*Task brief*:
Please restate each entry below, word for word.

Items from a data source
* * * *

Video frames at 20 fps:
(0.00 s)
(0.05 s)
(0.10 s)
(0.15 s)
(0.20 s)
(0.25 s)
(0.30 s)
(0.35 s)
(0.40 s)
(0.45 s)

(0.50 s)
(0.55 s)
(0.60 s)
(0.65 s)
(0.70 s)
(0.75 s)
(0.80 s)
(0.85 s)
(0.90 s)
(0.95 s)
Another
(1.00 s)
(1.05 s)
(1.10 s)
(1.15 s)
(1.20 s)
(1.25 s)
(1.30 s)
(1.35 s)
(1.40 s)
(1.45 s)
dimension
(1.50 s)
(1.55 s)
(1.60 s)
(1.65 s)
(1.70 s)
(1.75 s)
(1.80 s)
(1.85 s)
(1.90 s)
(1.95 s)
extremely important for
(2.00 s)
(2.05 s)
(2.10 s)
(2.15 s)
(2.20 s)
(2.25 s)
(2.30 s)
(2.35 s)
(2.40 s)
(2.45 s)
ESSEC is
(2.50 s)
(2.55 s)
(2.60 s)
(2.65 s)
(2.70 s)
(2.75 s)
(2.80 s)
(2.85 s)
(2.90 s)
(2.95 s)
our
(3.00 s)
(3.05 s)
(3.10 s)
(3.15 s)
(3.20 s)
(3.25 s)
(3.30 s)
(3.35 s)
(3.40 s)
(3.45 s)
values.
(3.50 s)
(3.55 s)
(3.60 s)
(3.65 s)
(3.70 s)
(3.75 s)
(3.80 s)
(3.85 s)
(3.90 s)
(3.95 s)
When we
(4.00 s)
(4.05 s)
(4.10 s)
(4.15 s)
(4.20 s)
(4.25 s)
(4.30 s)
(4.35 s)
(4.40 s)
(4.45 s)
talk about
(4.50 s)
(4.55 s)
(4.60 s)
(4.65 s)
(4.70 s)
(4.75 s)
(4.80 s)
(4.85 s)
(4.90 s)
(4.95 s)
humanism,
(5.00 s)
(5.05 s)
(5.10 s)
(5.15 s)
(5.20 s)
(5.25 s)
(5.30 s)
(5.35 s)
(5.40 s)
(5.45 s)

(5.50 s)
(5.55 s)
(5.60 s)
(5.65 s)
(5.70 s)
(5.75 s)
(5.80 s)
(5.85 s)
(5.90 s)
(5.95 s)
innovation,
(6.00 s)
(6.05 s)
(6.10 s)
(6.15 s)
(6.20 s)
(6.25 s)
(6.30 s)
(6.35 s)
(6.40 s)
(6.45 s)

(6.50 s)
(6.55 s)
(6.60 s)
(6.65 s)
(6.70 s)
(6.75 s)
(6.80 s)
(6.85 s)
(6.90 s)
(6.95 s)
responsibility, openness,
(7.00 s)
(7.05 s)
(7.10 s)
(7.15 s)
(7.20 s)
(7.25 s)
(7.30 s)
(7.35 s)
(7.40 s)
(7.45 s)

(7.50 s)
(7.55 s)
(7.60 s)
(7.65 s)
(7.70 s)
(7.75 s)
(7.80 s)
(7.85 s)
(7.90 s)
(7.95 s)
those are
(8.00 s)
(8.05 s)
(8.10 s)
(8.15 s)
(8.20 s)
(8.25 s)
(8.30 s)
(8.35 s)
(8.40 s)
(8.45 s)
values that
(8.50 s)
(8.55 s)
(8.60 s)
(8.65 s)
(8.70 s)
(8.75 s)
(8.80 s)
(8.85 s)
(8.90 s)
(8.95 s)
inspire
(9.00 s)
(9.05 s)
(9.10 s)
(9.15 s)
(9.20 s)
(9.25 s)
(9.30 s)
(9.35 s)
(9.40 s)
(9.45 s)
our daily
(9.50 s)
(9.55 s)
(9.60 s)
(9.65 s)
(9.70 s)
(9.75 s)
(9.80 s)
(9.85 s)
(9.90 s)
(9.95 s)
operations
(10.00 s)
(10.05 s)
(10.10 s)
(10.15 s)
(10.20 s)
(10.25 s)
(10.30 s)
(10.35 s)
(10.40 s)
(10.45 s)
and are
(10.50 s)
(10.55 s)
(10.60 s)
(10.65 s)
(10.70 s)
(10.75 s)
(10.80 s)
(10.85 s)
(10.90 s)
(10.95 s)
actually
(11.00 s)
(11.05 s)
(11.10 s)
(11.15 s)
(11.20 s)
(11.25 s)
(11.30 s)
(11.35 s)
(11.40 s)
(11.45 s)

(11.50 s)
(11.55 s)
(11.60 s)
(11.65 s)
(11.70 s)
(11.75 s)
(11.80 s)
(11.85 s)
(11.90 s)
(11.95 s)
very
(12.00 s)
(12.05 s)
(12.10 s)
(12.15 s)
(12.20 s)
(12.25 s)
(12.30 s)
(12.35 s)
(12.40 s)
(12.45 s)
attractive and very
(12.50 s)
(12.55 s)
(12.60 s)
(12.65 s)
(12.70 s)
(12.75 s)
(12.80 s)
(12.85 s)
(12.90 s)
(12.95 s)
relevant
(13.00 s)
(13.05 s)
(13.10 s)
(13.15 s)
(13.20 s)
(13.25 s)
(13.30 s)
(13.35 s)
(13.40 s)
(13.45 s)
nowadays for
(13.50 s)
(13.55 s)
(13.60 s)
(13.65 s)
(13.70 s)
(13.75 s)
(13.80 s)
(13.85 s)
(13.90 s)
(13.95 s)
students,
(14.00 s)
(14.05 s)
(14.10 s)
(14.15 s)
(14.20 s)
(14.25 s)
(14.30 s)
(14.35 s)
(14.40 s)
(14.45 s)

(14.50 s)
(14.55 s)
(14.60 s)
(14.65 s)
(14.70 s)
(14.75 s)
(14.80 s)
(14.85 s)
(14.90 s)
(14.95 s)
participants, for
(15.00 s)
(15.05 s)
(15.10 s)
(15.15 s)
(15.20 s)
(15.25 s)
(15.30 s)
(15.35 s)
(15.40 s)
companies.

* * * *

*Problem solution*:
Video frames at 20 fps:
(0.00 s)
(0.05 s)
(0.10 s)
(0.15 s)
(0.20 s)
(0.25 s)
(0.30 s)
(0.35 s)
(0.40 s)
(0.45 s)

(0.50 s)
(0.55 s)
(0.60 s)
(0.65 s)
(0.70 s)
(0.75 s)
(0.80 s)
(0.85 s)
(0.90 s)
(0.95 s)
Another
(1.00 s)
(1.05 s)
(1.10 s)
(1.15 s)
(1.20 s)
(1.25 s)
(1.30 s)
(1.35 s)
(1.40 s)
(1.45 s)
dimension
(1.50 s)
(1.55 s)
(1.60 s)
(1.65 s)
(1.70 s)
(1.75 s)
(1.80 s)
(1.85 s)
(1.90 s)
(1.95 s)
extremely important for
(2.00 s)
(2.05 s)
(2.10 s)
(2.15 s)
(2.20 s)
(2.25 s)
(2.30 s)
(2.35 s)
(2.40 s)
(2.45 s)
ESSEC is
(2.50 s)
(2.55 s)
(2.60 s)
(2.65 s)
(2.70 s)
(2.75 s)
(2.80 s)
(2.85 s)
(2.90 s)
(2.95 s)
our
(3.00 s)
(3.05 s)
(3.10 s)
(3.15 s)
(3.20 s)
(3.25 s)
(3.30 s)
(3.35 s)
(3.40 s)
(3.45 s)
values.
(3.50 s)
(3.55 s)
(3.60 s)
(3.65 s)
(3.70 s)
(3.75 s)
(3.80 s)
(3.85 s)
(3.90 s)
(3.95 s)
When we
(4.00 s)
(4.05 s)
(4.10 s)
(4.15 s)
(4.20 s)
(4.25 s)
(4.30 s)
(4.35 s)
(4.40 s)
(4.45 s)
talk about
(4.50 s)
(4.55 s)
(4.60 s)
(4.65 s)
(4.70 s)
(4.75 s)
(4.80 s)
(4.85 s)
(4.90 s)
(4.95 s)
humanism,
(5.00 s)
(5.05 s)
(5.10 s)
(5.15 s)
(5.20 s)
(5.25 s)
(5.30 s)
(5.35 s)
(5.40 s)
(5.45 s)

(5.50 s)
(5.55 s)
(5.60 s)
(5.65 s)
(5.70 s)
(5.75 s)
(5.80 s)
(5.85 s)
(5.90 s)
(5.95 s)
innovation,
(6.00 s)
(6.05 s)
(6.10 s)
(6.15 s)
(6.20 s)
(6.25 s)
(6.30 s)
(6.35 s)
(6.40 s)
(6.45 s)

(6.50 s)
(6.55 s)
(6.60 s)
(6.65 s)
(6.70 s)
(6.75 s)
(6.80 s)
(6.85 s)
(6.90 s)
(6.95 s)
responsibility, openness,
(7.00 s)
(7.05 s)
(7.10 s)
(7.15 s)
(7.20 s)
(7.25 s)
(7.30 s)
(7.35 s)
(7.40 s)
(7.45 s)

(7.50 s)
(7.55 s)
(7.60 s)
(7.65 s)
(7.70 s)
(7.75 s)
(7.80 s)
(7.85 s)
(7.90 s)
(7.95 s)
those are
(8.00 s)
(8.05 s)
(8.10 s)
(8.15 s)
(8.20 s)
(8.25 s)
(8.30 s)
(8.35 s)
(8.40 s)
(8.45 s)
values that
(8.50 s)
(8.55 s)
(8.60 s)
(8.65 s)
(8.70 s)
(8.75 s)
(8.80 s)
(8.85 s)
(8.90 s)
(8.95 s)
inspire
(9.00 s)
(9.05 s)
(9.10 s)
(9.15 s)
(9.20 s)
(9.25 s)
(9.30 s)
(9.35 s)
(9.40 s)
(9.45 s)
our daily
(9.50 s)
(9.55 s)
(9.60 s)
(9.65 s)
(9.70 s)
(9.75 s)
(9.80 s)
(9.85 s)
(9.90 s)
(9.95 s)
operations
(10.00 s)
(10.05 s)
(10.10 s)
(10.15 s)
(10.20 s)
(10.25 s)
(10.30 s)
(10.35 s)
(10.40 s)
(10.45 s)
and are
(10.50 s)
(10.55 s)
(10.60 s)
(10.65 s)
(10.70 s)
(10.75 s)
(10.80 s)
(10.85 s)
(10.90 s)
(10.95 s)
actually
(11.00 s)
(11.05 s)
(11.10 s)
(11.15 s)
(11.20 s)
(11.25 s)
(11.30 s)
(11.35 s)
(11.40 s)
(11.45 s)

(11.50 s)
(11.55 s)
(11.60 s)
(11.65 s)
(11.70 s)
(11.75 s)
(11.80 s)
(11.85 s)
(11.90 s)
(11.95 s)
very
(12.00 s)
(12.05 s)
(12.10 s)
(12.15 s)
(12.20 s)
(12.25 s)
(12.30 s)
(12.35 s)
(12.40 s)
(12.45 s)
attractive and very
(12.50 s)
(12.55 s)
(12.60 s)
(12.65 s)
(12.70 s)
(12.75 s)
(12.80 s)
(12.85 s)
(12.90 s)
(12.95 s)
relevant
(13.00 s)
(13.05 s)
(13.10 s)
(13.15 s)
(13.20 s)
(13.25 s)
(13.30 s)
(13.35 s)
(13.40 s)
(13.45 s)
nowadays for
(13.50 s)
(13.55 s)
(13.60 s)
(13.65 s)
(13.70 s)
(13.75 s)
(13.80 s)
(13.85 s)
(13.90 s)
(13.95 s)
students,
(14.00 s)
(14.05 s)
(14.10 s)
(14.15 s)
(14.20 s)
(14.25 s)
(14.30 s)
(14.35 s)
(14.40 s)
(14.45 s)

(14.50 s)
(14.55 s)
(14.60 s)
(14.65 s)
(14.70 s)
(14.75 s)
(14.80 s)
(14.85 s)
(14.90 s)
(14.95 s)
participants, for
(15.00 s)
(15.05 s)
(15.10 s)
(15.15 s)
(15.20 s)
(15.25 s)
(15.30 s)
(15.35 s)
(15.40 s)
companies.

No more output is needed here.